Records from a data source
________________________
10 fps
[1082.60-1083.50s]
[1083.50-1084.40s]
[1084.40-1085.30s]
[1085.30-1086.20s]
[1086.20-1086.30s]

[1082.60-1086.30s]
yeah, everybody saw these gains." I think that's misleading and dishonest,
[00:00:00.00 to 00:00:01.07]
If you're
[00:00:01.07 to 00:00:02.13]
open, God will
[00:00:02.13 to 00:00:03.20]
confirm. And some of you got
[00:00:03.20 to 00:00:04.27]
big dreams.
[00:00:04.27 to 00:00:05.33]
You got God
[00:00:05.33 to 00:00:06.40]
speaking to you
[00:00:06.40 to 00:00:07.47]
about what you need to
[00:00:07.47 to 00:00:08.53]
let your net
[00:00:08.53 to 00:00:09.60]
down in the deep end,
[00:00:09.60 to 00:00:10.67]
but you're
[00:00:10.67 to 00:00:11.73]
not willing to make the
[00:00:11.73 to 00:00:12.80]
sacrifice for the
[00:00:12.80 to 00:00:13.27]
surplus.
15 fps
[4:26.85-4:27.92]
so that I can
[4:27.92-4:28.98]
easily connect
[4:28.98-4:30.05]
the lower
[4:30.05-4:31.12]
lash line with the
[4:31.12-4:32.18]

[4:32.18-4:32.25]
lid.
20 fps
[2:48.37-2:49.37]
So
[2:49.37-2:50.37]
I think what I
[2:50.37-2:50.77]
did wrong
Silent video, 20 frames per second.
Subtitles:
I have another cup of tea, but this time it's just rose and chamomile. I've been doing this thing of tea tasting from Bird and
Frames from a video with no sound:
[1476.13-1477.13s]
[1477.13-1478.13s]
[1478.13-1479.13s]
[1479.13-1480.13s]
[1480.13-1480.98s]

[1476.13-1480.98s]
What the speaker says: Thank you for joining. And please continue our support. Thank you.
________________________
## THE TASK:
Nothing but the lines from the one containing "[2:50.37-2:50.77]" through the end of the entries belongs in the answer; repeat them exactly.

## RESULT FOR THIS TASK:
[2:50.37-2:50.77]
did wrong
Silent video, 20 frames per second.
Subtitles:
I have another cup of tea, but this time it's just rose and chamomile. I've been doing this thing of tea tasting from Bird and
Frames from a video with no sound:
[1476.13-1477.13s]
[1477.13-1478.13s]
[1478.13-1479.13s]
[1479.13-1480.13s]
[1480.13-1480.98s]

[1476.13-1480.98s]
What the speaker says: Thank you for joining. And please continue our support. Thank you.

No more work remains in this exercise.